── EXTRACTED RECORDS

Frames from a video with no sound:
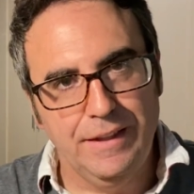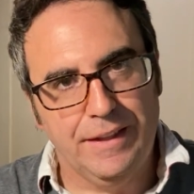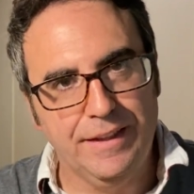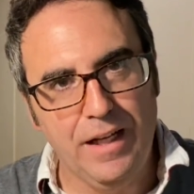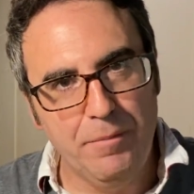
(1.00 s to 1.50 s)

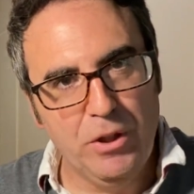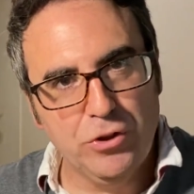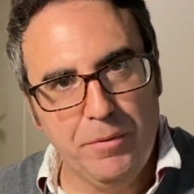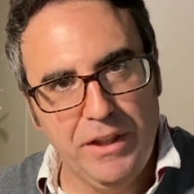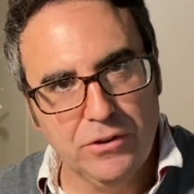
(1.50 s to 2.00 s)
¿Qué tal amigos
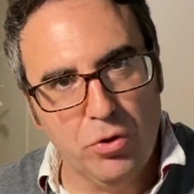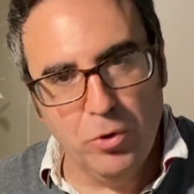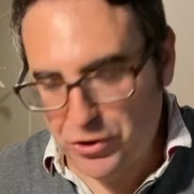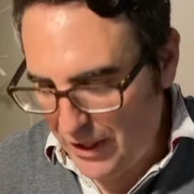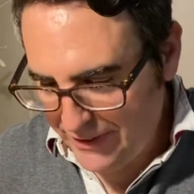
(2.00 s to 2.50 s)
y amigas?
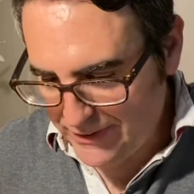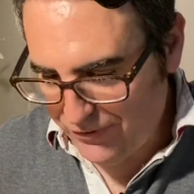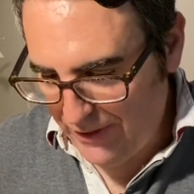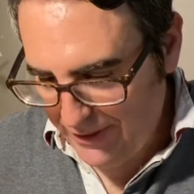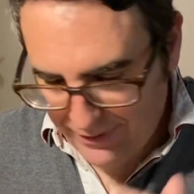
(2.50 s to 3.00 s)
¿Cómo estáis?
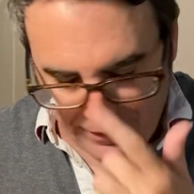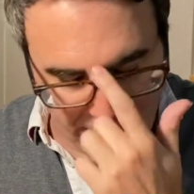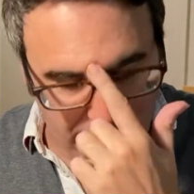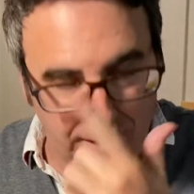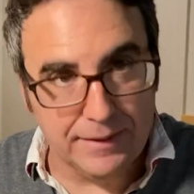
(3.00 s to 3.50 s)
Feliz eh,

────

An exact copy of the listing is needed, minus its pictures.

#### THE ANSWER
Frames from a video with no sound:
(1.00 s to 1.50 s)

(1.50 s to 2.00 s)
¿Qué tal amigos
(2.00 s to 2.50 s)
y amigas?
(2.50 s to 3.00 s)
¿Cómo estáis?
(3.00 s to 3.50 s)
Feliz eh,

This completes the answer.